*** SOURCE MATERIAL Section Begins ***

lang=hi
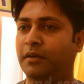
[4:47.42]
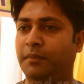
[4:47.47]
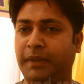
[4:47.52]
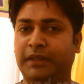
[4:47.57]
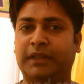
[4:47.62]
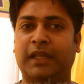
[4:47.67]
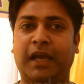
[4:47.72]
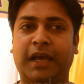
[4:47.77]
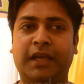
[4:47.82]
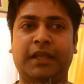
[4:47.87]

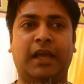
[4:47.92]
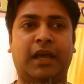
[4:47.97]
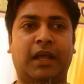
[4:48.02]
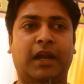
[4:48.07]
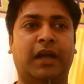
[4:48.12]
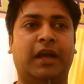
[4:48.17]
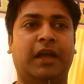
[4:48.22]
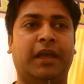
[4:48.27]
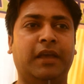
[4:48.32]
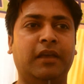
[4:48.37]
बताया जा
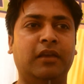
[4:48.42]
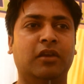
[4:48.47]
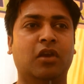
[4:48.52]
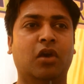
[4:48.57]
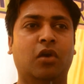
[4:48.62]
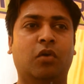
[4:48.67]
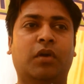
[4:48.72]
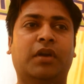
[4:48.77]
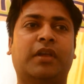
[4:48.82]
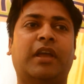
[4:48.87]
रहा है
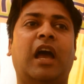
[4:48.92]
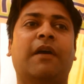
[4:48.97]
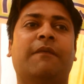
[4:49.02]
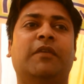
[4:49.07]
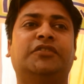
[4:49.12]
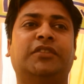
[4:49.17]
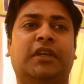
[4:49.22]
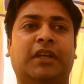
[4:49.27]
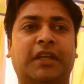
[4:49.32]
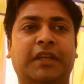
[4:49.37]
और
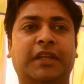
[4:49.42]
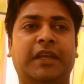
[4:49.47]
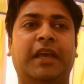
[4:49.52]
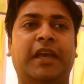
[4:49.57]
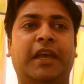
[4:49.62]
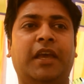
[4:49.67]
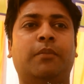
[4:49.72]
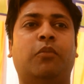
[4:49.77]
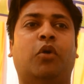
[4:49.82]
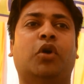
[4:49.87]
काफ़ी सक्रिय
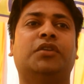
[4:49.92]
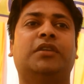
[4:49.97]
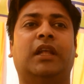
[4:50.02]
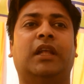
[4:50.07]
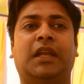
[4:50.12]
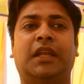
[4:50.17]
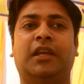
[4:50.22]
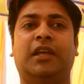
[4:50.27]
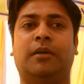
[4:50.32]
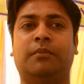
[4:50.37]
है बहुत
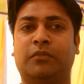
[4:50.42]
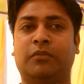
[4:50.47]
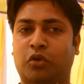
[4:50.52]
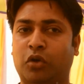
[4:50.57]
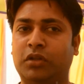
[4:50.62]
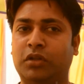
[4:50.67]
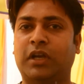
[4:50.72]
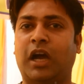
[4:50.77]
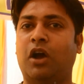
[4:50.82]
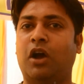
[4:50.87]
जल्दी हम
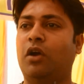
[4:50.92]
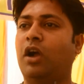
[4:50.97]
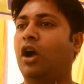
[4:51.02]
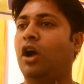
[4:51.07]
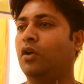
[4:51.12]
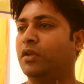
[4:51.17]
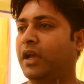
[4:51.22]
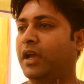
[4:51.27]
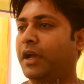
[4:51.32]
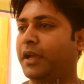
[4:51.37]
खुद
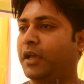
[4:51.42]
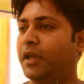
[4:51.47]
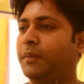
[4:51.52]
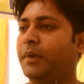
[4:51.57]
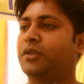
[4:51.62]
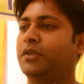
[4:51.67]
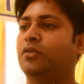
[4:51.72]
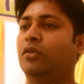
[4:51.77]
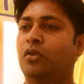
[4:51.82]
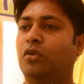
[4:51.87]
गांव-गांव जाके
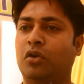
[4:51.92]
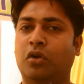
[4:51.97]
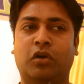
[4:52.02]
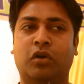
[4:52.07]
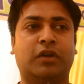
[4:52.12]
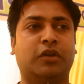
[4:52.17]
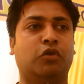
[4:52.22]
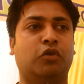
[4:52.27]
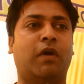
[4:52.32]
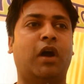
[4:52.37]
बच्चों को
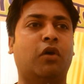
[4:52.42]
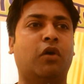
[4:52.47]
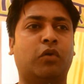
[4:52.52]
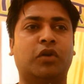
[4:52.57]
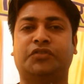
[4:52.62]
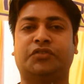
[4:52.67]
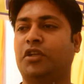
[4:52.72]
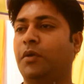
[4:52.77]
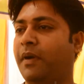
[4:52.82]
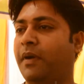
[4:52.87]
और युवाओं
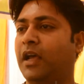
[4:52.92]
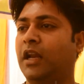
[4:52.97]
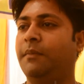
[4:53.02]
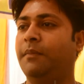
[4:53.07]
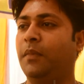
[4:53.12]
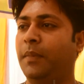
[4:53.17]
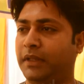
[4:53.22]
को इसके बारे में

*** SOURCE MATERIAL Section Ends ***

> [WORK TO BE COMPLETED]:
A word-for-word copy of the entries is needed, with no pictures in it.

> [OUTPUT FOR THIS EXERCISE]:
lang=hi
[4:47.42]
[4:47.47]
[4:47.52]
[4:47.57]
[4:47.62]
[4:47.67]
[4:47.72]
[4:47.77]
[4:47.82]
[4:47.87]

[4:47.92]
[4:47.97]
[4:48.02]
[4:48.07]
[4:48.12]
[4:48.17]
[4:48.22]
[4:48.27]
[4:48.32]
[4:48.37]
बताया जा
[4:48.42]
[4:48.47]
[4:48.52]
[4:48.57]
[4:48.62]
[4:48.67]
[4:48.72]
[4:48.77]
[4:48.82]
[4:48.87]
रहा है
[4:48.92]
[4:48.97]
[4:49.02]
[4:49.07]
[4:49.12]
[4:49.17]
[4:49.22]
[4:49.27]
[4:49.32]
[4:49.37]
और
[4:49.42]
[4:49.47]
[4:49.52]
[4:49.57]
[4:49.62]
[4:49.67]
[4:49.72]
[4:49.77]
[4:49.82]
[4:49.87]
काफ़ी सक्रिय
[4:49.92]
[4:49.97]
[4:50.02]
[4:50.07]
[4:50.12]
[4:50.17]
[4:50.22]
[4:50.27]
[4:50.32]
[4:50.37]
है बहुत
[4:50.42]
[4:50.47]
[4:50.52]
[4:50.57]
[4:50.62]
[4:50.67]
[4:50.72]
[4:50.77]
[4:50.82]
[4:50.87]
जल्दी हम
[4:50.92]
[4:50.97]
[4:51.02]
[4:51.07]
[4:51.12]
[4:51.17]
[4:51.22]
[4:51.27]
[4:51.32]
[4:51.37]
खुद
[4:51.42]
[4:51.47]
[4:51.52]
[4:51.57]
[4:51.62]
[4:51.67]
[4:51.72]
[4:51.77]
[4:51.82]
[4:51.87]
गांव-गांव जाके
[4:51.92]
[4:51.97]
[4:52.02]
[4:52.07]
[4:52.12]
[4:52.17]
[4:52.22]
[4:52.27]
[4:52.32]
[4:52.37]
बच्चों को
[4:52.42]
[4:52.47]
[4:52.52]
[4:52.57]
[4:52.62]
[4:52.67]
[4:52.72]
[4:52.77]
[4:52.82]
[4:52.87]
और युवाओं
[4:52.92]
[4:52.97]
[4:53.02]
[4:53.07]
[4:53.12]
[4:53.17]
[4:53.22]
को इसके बारे में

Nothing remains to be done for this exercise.